> [Activity]: An exact reprint of every record below is required, with the pictures left out.

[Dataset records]
★ ★ ★

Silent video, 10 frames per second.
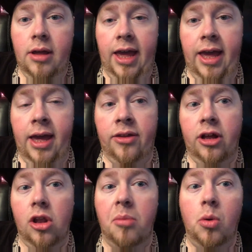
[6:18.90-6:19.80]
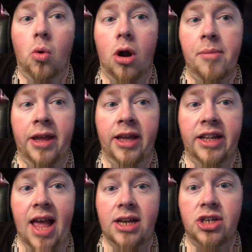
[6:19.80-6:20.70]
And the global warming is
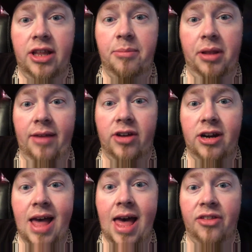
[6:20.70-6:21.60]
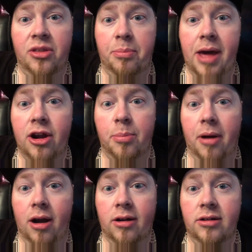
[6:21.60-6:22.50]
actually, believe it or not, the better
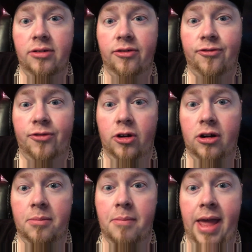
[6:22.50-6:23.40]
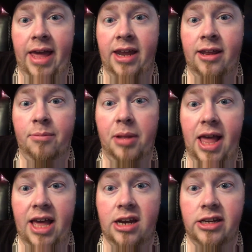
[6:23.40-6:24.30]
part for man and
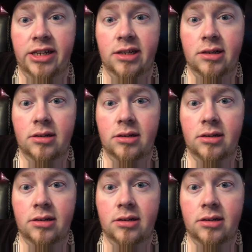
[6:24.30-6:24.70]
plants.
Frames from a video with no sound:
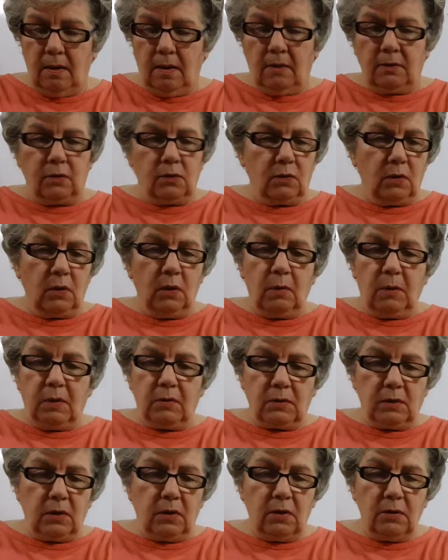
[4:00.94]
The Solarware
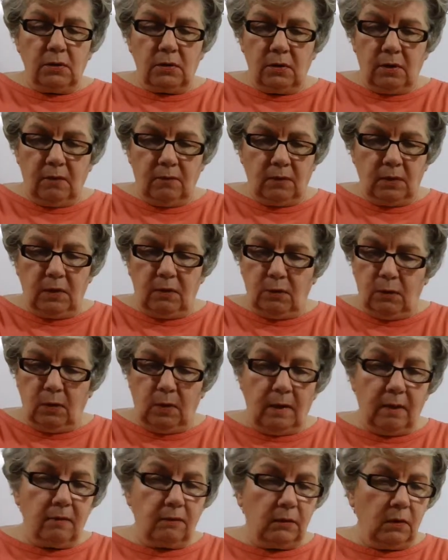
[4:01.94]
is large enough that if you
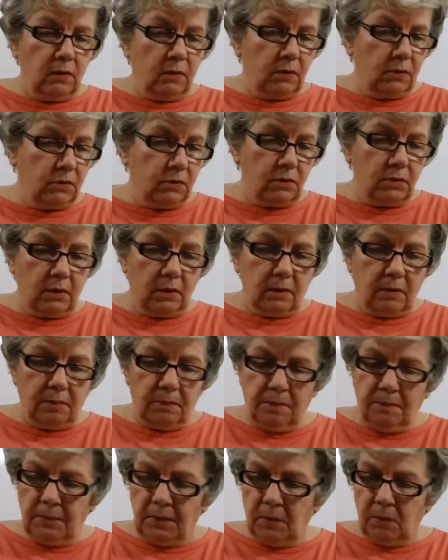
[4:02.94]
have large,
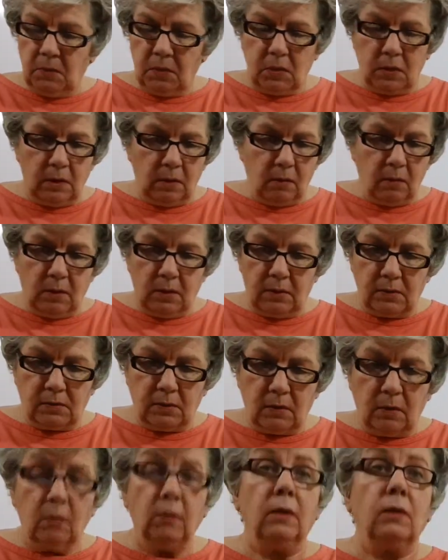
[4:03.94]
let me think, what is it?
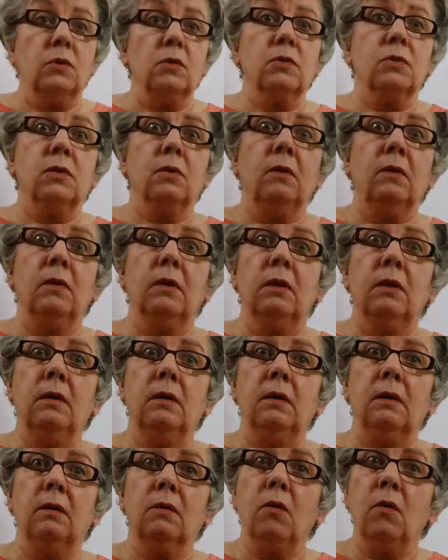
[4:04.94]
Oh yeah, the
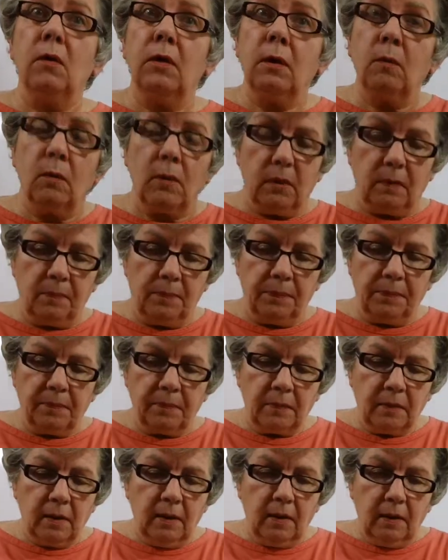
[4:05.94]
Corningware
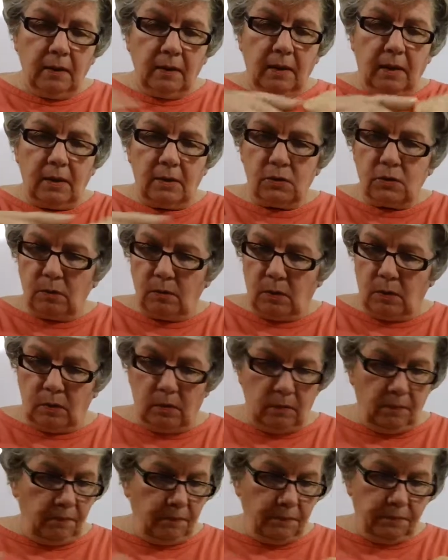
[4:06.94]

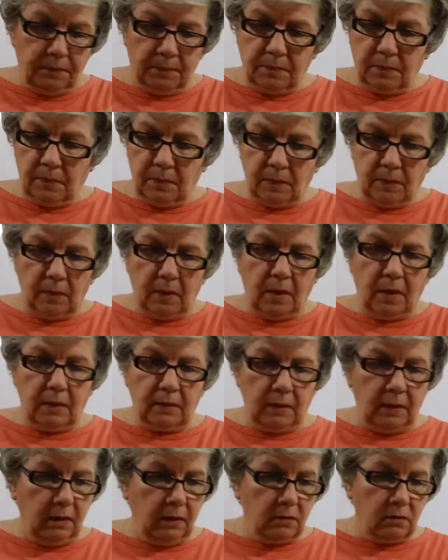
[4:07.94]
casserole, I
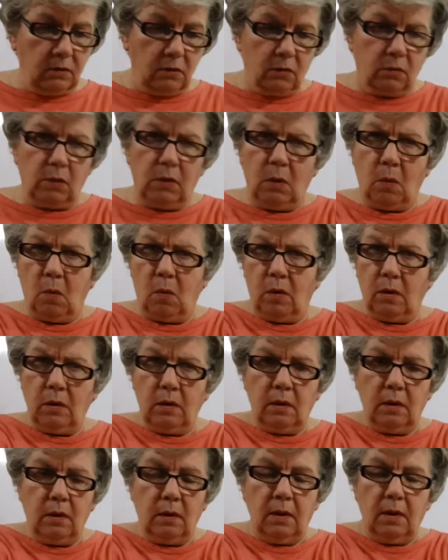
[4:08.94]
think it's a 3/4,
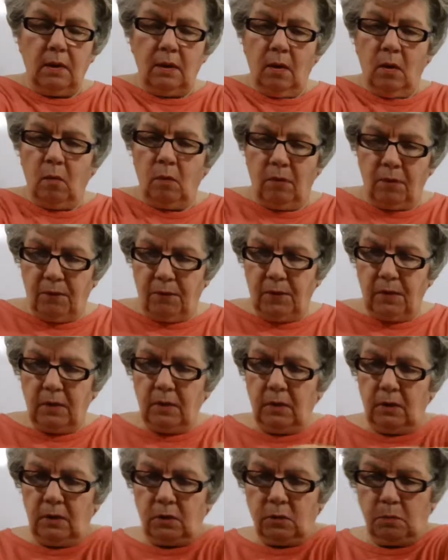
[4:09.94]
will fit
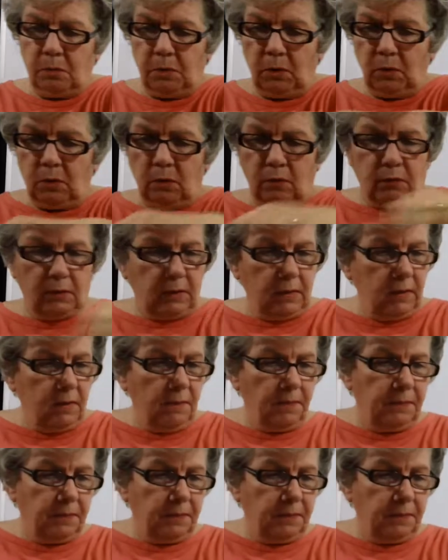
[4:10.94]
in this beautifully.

★ ★ ★

> [Answer to this exercise]:
Silent video, 10 frames per second.
[6:18.90-6:19.80]
[6:19.80-6:20.70]
And the global warming is
[6:20.70-6:21.60]
[6:21.60-6:22.50]
actually, believe it or not, the better
[6:22.50-6:23.40]
[6:23.40-6:24.30]
part for man and
[6:24.30-6:24.70]
plants.
Frames from a video with no sound:
[4:00.94]
The Solarware
[4:01.94]
is large enough that if you
[4:02.94]
have large,
[4:03.94]
let me think, what is it?
[4:04.94]
Oh yeah, the
[4:05.94]
Corningware
[4:06.94]

[4:07.94]
casserole, I
[4:08.94]
think it's a 3/4,
[4:09.94]
will fit
[4:10.94]
in this beautifully.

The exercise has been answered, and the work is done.